His first job after his PhD was as a mycologist at the Connecticut Agricultural Experiment Station. During his short time there, he made valuable contributions to plant patholology, by describing and determining the cause of potato common scab, the previously unknown bacterial pathogen Oospora scabies Thaxt. (= Streptomyces scabies (Thaxt.) Waksman &. Henrici), the mildew of lima beans, Phytophthora phaseoli Thaxt., of onion smut, and by producing pioneering spray work with the fungi of potatoes, grapes, and quinces.
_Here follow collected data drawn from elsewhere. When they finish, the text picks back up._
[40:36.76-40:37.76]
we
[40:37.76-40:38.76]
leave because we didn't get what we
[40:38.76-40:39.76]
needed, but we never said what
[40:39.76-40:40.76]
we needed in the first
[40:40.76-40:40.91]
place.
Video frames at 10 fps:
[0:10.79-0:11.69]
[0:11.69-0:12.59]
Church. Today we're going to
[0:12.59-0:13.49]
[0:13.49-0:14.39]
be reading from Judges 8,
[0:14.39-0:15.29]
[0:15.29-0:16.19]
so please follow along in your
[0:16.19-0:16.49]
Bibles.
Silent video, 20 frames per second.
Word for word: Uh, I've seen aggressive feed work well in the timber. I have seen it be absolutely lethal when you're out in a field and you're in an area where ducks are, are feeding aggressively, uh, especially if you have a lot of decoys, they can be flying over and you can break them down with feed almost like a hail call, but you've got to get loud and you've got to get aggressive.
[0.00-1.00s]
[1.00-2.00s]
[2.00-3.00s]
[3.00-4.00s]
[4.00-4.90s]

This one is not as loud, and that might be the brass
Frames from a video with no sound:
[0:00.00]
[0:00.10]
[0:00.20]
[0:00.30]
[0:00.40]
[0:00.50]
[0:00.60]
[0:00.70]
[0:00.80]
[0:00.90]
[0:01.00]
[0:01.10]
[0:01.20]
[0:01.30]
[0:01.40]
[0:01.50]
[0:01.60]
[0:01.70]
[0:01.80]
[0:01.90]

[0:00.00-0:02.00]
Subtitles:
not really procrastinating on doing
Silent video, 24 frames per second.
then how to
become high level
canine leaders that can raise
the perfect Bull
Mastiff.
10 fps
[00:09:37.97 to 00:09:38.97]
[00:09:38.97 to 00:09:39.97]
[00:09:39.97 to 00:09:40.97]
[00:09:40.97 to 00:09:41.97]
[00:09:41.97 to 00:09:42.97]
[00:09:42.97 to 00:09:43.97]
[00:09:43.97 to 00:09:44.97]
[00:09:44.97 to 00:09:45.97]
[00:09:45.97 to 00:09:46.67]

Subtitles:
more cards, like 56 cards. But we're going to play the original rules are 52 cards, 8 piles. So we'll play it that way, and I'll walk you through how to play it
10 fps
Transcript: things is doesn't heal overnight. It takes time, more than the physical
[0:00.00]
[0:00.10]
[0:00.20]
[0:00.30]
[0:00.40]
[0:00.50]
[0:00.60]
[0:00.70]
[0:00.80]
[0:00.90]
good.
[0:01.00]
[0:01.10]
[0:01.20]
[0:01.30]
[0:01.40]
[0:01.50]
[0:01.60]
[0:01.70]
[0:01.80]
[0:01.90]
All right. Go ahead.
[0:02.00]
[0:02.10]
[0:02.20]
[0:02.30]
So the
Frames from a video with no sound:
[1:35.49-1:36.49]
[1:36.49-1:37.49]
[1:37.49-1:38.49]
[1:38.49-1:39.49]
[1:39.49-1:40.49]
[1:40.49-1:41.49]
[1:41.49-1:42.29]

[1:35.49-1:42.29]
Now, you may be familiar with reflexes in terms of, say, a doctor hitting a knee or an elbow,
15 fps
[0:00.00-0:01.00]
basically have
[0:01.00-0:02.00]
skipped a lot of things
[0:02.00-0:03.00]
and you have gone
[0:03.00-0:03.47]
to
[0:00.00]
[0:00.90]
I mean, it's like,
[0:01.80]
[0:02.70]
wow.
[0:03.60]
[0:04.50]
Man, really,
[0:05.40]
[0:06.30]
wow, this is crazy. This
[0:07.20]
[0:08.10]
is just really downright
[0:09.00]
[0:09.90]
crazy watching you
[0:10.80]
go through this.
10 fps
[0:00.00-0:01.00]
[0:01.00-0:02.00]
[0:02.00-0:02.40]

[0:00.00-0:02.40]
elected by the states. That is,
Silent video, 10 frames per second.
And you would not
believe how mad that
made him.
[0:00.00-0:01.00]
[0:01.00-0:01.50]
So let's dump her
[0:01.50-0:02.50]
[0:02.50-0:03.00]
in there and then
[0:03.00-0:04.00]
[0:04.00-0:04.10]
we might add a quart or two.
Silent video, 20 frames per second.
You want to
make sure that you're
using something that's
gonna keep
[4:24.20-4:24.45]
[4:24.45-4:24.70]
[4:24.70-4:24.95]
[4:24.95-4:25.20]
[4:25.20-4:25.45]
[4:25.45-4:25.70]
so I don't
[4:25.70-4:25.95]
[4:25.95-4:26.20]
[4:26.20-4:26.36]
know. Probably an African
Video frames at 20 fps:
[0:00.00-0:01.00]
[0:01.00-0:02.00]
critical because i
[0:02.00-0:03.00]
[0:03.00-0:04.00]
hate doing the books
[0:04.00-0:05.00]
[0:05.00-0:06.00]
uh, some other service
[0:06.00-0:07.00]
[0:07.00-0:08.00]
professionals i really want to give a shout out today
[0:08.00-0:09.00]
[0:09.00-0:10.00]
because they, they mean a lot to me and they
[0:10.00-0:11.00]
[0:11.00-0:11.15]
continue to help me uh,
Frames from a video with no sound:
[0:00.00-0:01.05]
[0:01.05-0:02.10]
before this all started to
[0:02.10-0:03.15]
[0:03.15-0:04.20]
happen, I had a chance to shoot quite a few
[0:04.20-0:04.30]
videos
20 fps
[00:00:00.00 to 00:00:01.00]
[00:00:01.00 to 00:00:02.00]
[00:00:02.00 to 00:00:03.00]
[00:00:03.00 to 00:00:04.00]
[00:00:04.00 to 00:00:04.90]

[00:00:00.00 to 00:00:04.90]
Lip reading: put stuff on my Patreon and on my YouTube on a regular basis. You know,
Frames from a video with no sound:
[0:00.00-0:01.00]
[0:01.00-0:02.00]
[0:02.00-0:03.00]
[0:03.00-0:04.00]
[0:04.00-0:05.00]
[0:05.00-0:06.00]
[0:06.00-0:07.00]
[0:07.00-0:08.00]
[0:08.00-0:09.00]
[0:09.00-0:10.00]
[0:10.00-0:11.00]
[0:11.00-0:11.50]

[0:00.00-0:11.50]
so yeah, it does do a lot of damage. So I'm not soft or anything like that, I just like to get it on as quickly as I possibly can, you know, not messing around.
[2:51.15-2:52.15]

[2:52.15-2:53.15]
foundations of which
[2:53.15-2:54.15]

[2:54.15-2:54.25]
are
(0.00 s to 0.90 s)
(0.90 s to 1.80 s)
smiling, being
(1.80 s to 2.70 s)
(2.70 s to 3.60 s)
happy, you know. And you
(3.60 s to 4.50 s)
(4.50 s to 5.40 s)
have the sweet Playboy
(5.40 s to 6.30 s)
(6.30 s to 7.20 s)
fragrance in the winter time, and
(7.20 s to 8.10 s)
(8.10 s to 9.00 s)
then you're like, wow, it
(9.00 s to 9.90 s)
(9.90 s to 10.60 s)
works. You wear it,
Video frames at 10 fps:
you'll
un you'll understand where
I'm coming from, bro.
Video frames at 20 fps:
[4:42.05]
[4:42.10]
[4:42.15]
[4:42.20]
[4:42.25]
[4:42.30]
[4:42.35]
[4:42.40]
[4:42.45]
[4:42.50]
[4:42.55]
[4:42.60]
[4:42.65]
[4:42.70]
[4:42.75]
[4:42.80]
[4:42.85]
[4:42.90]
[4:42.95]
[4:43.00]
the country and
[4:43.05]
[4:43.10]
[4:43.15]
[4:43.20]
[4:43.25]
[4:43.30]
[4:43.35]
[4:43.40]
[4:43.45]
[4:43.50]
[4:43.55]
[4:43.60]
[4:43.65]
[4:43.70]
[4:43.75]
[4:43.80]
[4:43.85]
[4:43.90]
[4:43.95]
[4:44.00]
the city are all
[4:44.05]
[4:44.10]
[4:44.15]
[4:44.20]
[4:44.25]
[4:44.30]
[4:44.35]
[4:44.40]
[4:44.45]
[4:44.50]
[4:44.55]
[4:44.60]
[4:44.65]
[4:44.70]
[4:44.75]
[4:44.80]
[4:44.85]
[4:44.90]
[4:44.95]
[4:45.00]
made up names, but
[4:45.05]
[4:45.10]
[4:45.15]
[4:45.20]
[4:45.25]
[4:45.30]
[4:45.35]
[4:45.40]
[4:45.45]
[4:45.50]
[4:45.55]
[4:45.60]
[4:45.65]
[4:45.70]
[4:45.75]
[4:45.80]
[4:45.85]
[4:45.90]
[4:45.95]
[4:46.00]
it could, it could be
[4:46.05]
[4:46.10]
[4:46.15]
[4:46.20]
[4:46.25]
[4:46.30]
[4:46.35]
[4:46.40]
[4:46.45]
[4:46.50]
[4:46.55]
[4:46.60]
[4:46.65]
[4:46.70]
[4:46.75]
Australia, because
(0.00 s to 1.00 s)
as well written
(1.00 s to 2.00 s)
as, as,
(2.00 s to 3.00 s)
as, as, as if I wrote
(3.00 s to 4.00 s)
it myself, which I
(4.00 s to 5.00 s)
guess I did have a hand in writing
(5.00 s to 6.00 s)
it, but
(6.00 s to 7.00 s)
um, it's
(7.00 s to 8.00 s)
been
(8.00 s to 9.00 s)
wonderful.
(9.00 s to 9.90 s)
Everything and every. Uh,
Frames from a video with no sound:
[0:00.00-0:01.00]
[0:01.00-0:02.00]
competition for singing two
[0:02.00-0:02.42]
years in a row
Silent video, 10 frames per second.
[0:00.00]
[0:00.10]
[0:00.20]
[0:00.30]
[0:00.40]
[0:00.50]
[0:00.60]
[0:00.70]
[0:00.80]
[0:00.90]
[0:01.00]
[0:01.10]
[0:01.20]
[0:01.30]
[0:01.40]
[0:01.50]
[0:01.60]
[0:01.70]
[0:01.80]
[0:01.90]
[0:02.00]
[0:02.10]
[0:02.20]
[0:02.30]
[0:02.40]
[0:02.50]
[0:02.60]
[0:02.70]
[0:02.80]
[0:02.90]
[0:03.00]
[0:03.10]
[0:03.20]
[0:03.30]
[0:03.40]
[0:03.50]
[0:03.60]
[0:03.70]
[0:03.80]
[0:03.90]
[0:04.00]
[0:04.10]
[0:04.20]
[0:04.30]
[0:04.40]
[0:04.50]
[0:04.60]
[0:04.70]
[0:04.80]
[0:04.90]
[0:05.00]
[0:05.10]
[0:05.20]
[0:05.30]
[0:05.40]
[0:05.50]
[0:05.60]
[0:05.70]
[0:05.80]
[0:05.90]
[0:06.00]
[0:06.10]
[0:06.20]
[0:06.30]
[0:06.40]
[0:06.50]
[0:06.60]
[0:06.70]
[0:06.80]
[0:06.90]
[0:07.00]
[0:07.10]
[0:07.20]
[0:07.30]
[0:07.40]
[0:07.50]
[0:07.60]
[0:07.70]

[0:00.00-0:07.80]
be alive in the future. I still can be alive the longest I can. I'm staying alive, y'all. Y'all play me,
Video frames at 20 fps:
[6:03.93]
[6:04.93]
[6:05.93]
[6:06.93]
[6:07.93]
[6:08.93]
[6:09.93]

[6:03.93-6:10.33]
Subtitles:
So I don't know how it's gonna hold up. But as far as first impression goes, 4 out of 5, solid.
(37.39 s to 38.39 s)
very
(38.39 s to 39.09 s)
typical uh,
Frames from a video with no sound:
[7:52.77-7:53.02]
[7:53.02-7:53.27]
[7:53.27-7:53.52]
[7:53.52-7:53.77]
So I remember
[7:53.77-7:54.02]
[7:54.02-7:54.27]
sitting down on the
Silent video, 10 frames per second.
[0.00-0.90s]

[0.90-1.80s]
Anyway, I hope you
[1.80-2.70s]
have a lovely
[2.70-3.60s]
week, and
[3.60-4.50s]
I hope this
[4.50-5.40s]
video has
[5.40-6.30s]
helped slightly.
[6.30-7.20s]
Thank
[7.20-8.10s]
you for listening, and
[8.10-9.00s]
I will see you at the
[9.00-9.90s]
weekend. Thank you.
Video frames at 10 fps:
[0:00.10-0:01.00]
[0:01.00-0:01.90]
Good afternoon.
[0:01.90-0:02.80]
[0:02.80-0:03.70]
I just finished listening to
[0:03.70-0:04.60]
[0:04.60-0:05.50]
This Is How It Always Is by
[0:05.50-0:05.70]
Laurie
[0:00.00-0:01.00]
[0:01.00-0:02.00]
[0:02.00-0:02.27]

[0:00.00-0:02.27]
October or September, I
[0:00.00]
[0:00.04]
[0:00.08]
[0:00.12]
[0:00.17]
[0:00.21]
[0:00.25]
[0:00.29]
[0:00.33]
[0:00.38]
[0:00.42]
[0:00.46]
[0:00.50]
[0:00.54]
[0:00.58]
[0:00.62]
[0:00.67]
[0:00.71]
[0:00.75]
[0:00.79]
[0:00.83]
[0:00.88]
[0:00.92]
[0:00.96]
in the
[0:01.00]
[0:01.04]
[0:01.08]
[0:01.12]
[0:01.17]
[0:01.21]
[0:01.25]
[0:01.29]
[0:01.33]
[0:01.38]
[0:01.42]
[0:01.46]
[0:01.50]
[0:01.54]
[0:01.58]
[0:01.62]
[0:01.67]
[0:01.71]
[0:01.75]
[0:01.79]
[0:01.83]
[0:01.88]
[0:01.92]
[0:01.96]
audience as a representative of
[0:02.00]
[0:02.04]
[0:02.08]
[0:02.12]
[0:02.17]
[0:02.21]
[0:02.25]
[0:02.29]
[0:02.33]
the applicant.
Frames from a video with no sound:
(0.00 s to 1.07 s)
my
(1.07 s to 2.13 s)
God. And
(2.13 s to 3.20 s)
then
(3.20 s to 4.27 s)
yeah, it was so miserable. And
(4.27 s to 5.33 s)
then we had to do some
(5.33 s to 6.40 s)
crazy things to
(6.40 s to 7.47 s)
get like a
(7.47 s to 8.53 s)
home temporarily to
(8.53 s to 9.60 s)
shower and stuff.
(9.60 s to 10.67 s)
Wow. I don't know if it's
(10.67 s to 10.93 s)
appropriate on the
In 1891 he returned to Harvard as assistant professor of cryptogamic botany under Farlow. Within five years he had assumed full responsibilities for the teaching of undergraduates, and in 1901 was made full professor. At Harvard, his work on parasitic fungi continued, becoming focused on the Laboulbeniales, a little-known group of entomogenous fungi. This research was published between 1896 and 1931 in five volumes of the Memoirs of the American Academy of Arts and Sciences, as "Contributions Towards a Monograph on the Laboulbeniaceae". These and more than 80 shorter papers on other groups of fungi, notably the Phycomycetes and Myxobacteriaceae, were illustrated with his accomplished pen-and-ink drawings. He was associate editor of the Botanical Gazette (1896-1904), and it was here he published most of his early and later articles on fungi other than the Laboulbeniales. In 1907 he succeeded Farlow as American editor for the British journal Annals of Botany, and continued in this capacity until his death. When Farlow died in 1919, Thaxter retired at his own request and became professor emeritus and honorary curator of the Farlow Herbarium and Library of Cryptogamic Botany. His original personal collections were deposited at the Farlow Herbarium (FH). In later life, he developed cataracts, which completely obscured his vision in one eye by 1925, and had blinded him by the time of his last illness.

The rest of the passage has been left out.